Hey, fruit flavored water is low-calorie too! Let’s do an 8 year study on 1,550 people and see if they gain weight consuming 24 ozs per day along with McDonalds take-out orders!
The study didn’t conclude that. All that the study concluded is that diet soda drinkers are more likely to be overweight than regular soda drinkers. That’s just correlation, and implies no causative mechanism.
The study didn’t conclude anything. It made an example of a correlation between people drinking diet drinks and gaining weight.
Ideas in the article suggested:
-artificial sweeteners make you gain weight
-artificial sweeteners trick your mind into thinking it’s intaking calories and so your mind exacts revenge upon you by making you hungry
-young rats in scientific studies get fat when administered sweeteners
-and people are fooled into thinking that they are “doing enough” by cutting out sugared soft drinks from their diet
No real conclusion. Just a bunch of off-the-wall ideas as to why it could possible “lead” to weight gain. My money is on the last idea, and my example above is why(the XL Pizza example). I always order a diet drink, no matter what. Fast food, slow food, healthy food, fried food-I dislike sugared drinks taste-wise, and years ago when I began dieting I figured it was an easy way to cut several hundred calories out of my daily caloric intake.
Now, I work out and try not to be too much of a hog, but I know many people who aren’t careful with what they eat, and always order diet drinks thinking it serves some purpose.
Sam
P.S.- I believe the Masai mix dairy milk into their cow’s blood so that it clots and does other weird shit.

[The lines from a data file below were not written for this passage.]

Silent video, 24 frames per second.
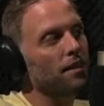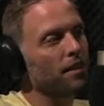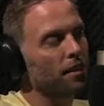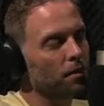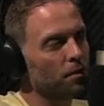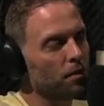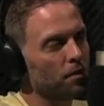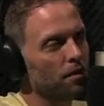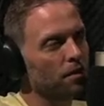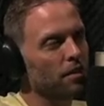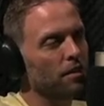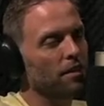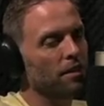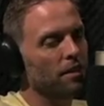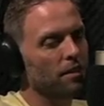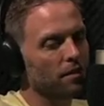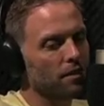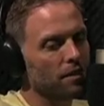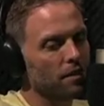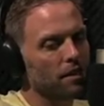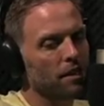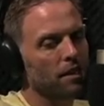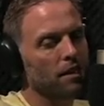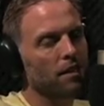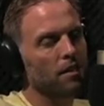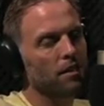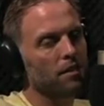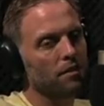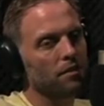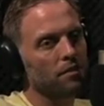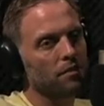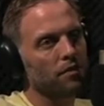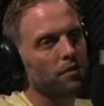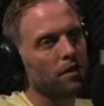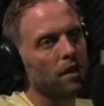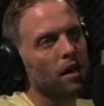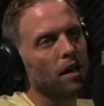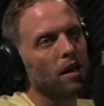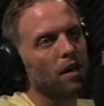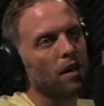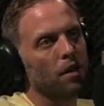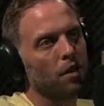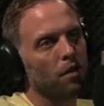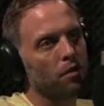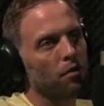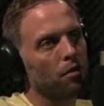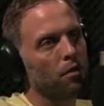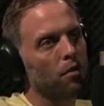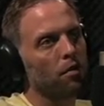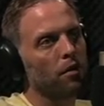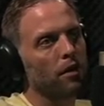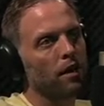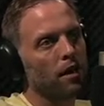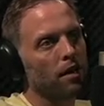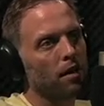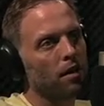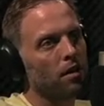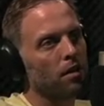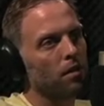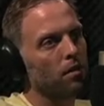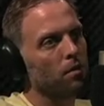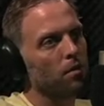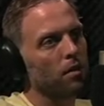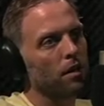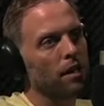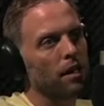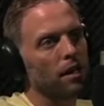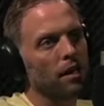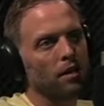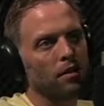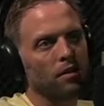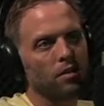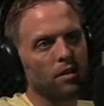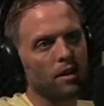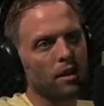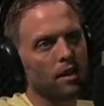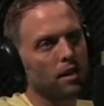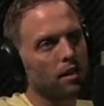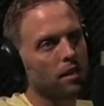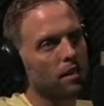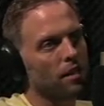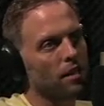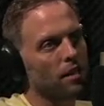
There were. You kind of throw that all away, and you got toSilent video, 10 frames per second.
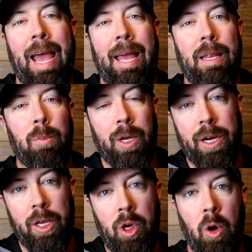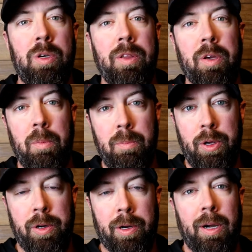and then we're going to go to the
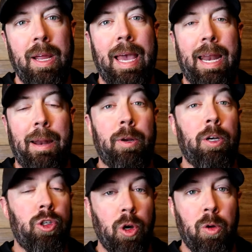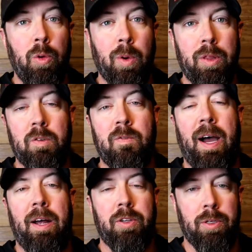computer and I'm going to show you what those
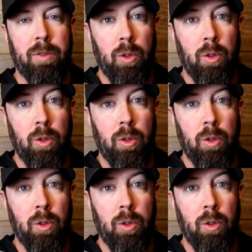files are,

My grandmother is another example of a great big fat slob in her 80’s. But she certainly isn’t helathy. She has high blood pressure, high cholesterol, Type 2 diabetes, asthma, and emphysema.
Most people who realise they have a weight problem look for ways to reduce their calorie consumption, one of the easiest and msot obvious being to switch to diet drinks. Those who are not overweight have little reason to switch to diet drinks and so continue to drink the high sugar variety. Bleedin’ obvious I would have thought.

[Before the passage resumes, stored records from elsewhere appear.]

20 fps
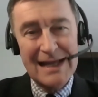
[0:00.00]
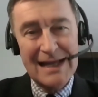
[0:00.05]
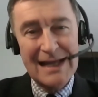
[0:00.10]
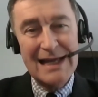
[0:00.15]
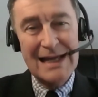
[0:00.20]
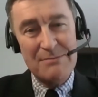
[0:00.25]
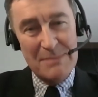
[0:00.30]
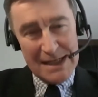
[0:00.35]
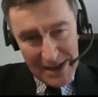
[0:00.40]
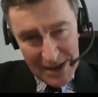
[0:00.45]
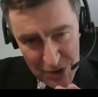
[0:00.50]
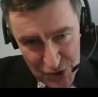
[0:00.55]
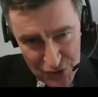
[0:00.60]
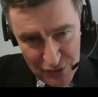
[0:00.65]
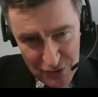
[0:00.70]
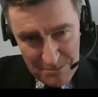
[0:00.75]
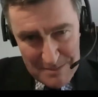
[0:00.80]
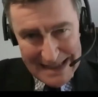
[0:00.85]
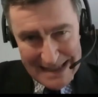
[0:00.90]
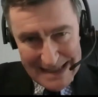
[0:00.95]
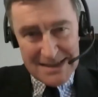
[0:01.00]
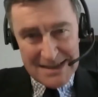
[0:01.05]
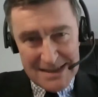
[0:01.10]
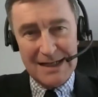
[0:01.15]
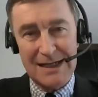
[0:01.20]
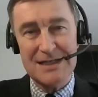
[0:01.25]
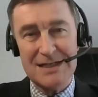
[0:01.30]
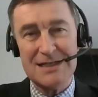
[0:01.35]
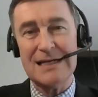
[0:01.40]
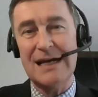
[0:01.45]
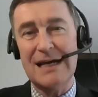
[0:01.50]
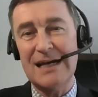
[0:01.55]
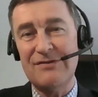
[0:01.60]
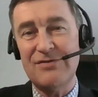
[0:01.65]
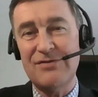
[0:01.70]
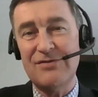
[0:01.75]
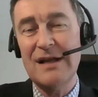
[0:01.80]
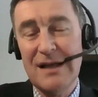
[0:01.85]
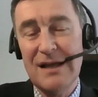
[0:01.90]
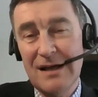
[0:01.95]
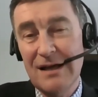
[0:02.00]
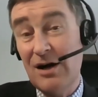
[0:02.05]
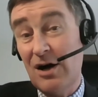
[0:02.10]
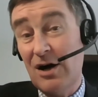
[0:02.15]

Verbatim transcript: it meant I could dramatically save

I am always amused when at McDonald’s I see an obviously overweight person trying to compensate for their Big Mac and super-sized fries with a Diet Coke.
Glad you’re amused. I’m overweight(but working on it), and on the rare occasion I treat myself to a Big Mac, I’ll always order a Diet Coke. Why? I’m used to the taste(haven’t had a regular coke in forever), and although I’ve got a ton of calories already, why add that many more?